▸ **WHAT YOU ARE ASKED TO DO**: Nothing but the lines from the one containing "[00:00:08.50 to 00:00:09.00]" through the end of the data below should appear in the answer, each exact and free of pictures.

▸ **RECORDS SHOWN**:
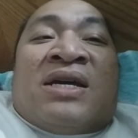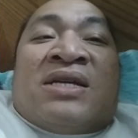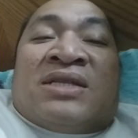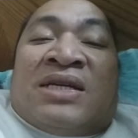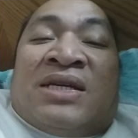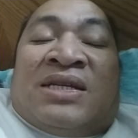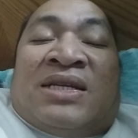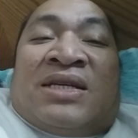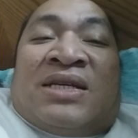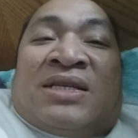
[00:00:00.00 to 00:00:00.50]

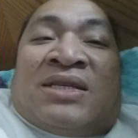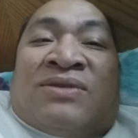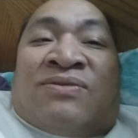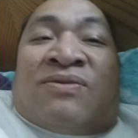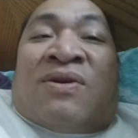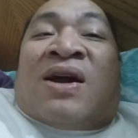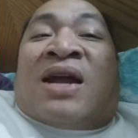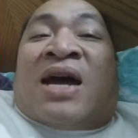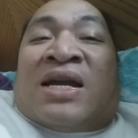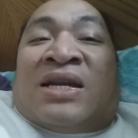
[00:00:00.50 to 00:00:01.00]
See, this is
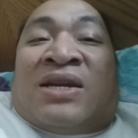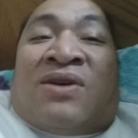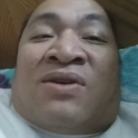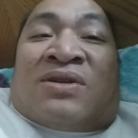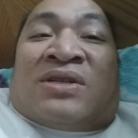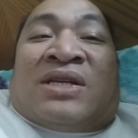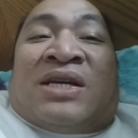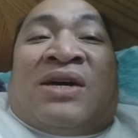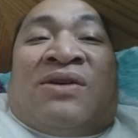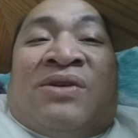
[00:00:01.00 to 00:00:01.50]
what I
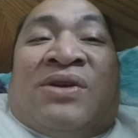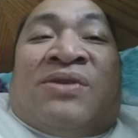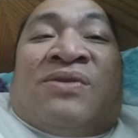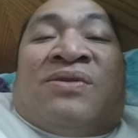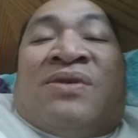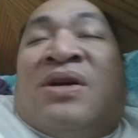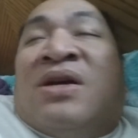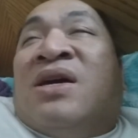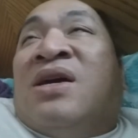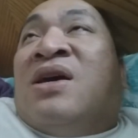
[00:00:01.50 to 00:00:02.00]
don't tell
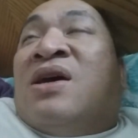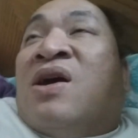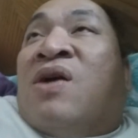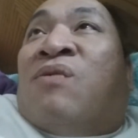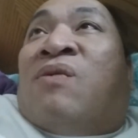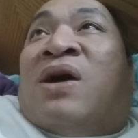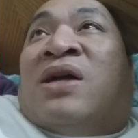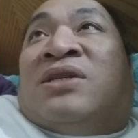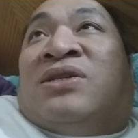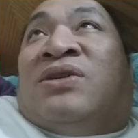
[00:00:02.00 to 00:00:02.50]
you.
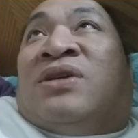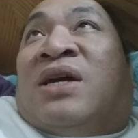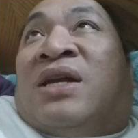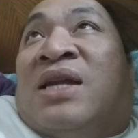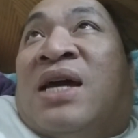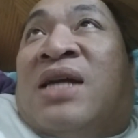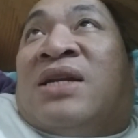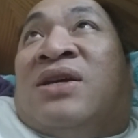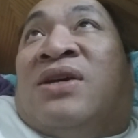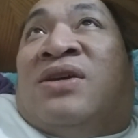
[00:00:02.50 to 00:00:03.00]
Once you
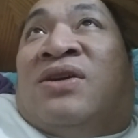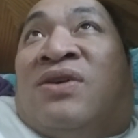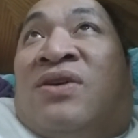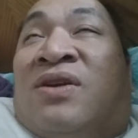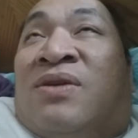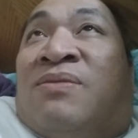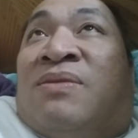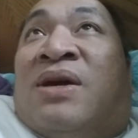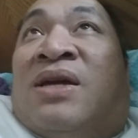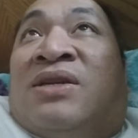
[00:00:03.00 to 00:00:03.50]
connect to
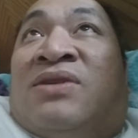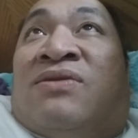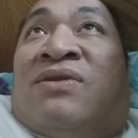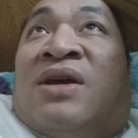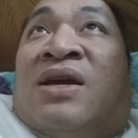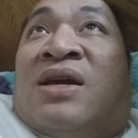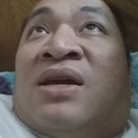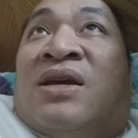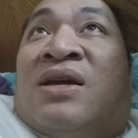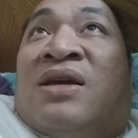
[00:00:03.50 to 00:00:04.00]

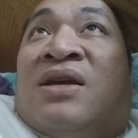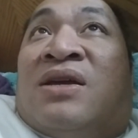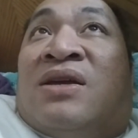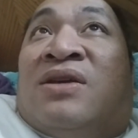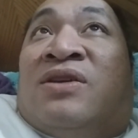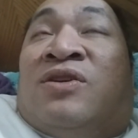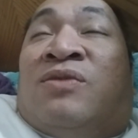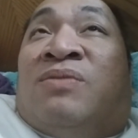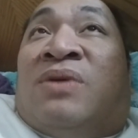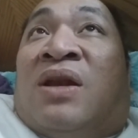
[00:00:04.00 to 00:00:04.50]
unimetric,
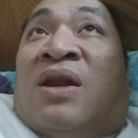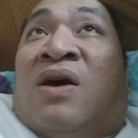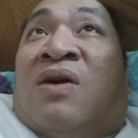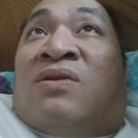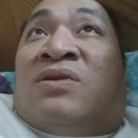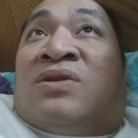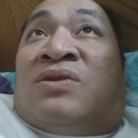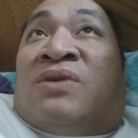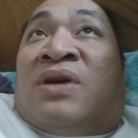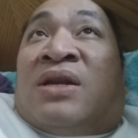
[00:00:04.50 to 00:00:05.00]
you
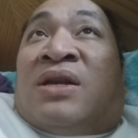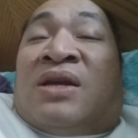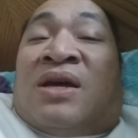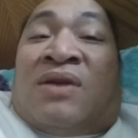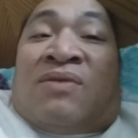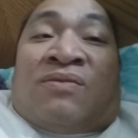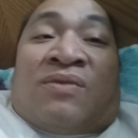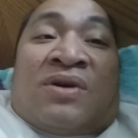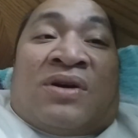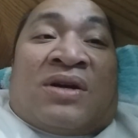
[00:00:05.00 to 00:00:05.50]
belong to that
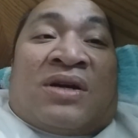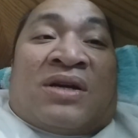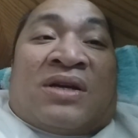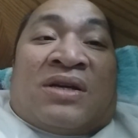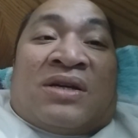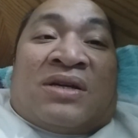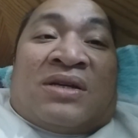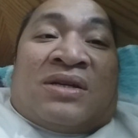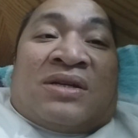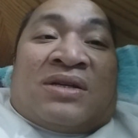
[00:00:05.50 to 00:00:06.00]
network.
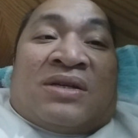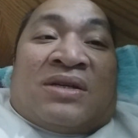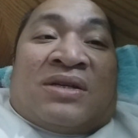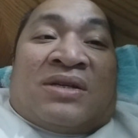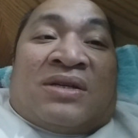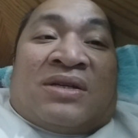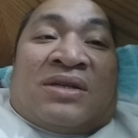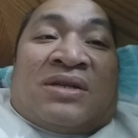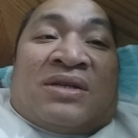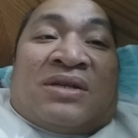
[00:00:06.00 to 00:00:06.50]

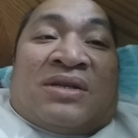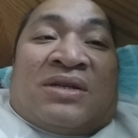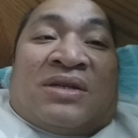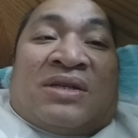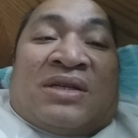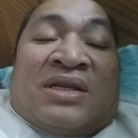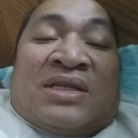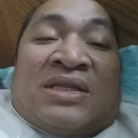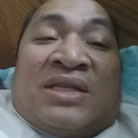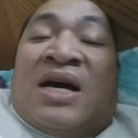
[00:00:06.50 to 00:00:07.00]

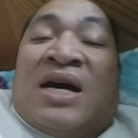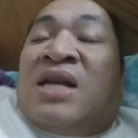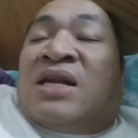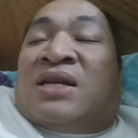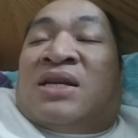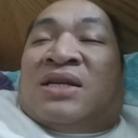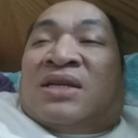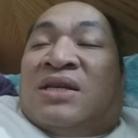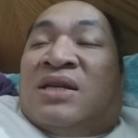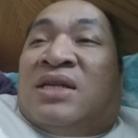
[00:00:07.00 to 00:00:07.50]
It's
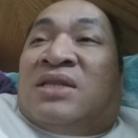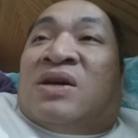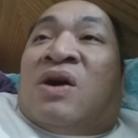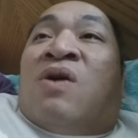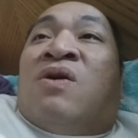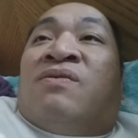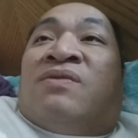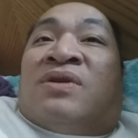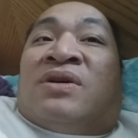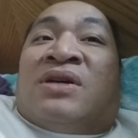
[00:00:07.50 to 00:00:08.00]
done. It's
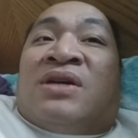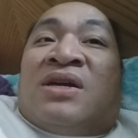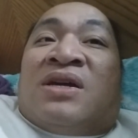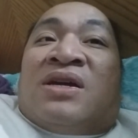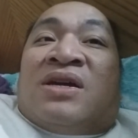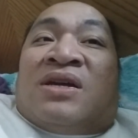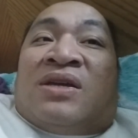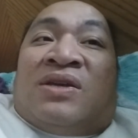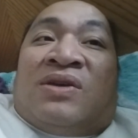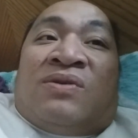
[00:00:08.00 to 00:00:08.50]
over.
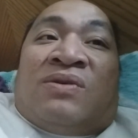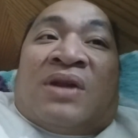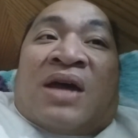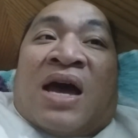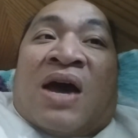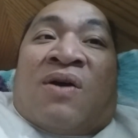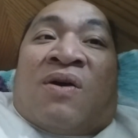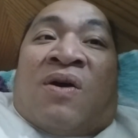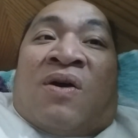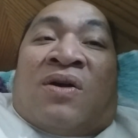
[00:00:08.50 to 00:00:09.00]
You
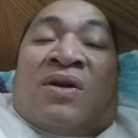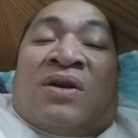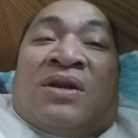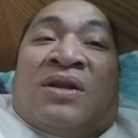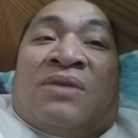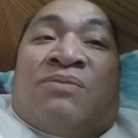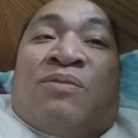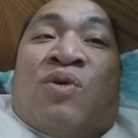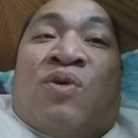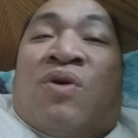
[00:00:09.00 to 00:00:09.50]
now are
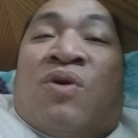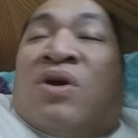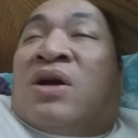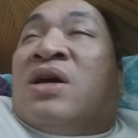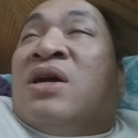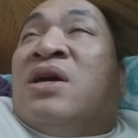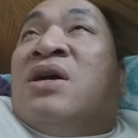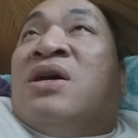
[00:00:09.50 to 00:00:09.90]
the Borg.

▸ **RESPONSE TO THIS EXERCISE**:
[00:00:08.50 to 00:00:09.00]
You
[00:00:09.00 to 00:00:09.50]
now are
[00:00:09.50 to 00:00:09.90]
the Borg.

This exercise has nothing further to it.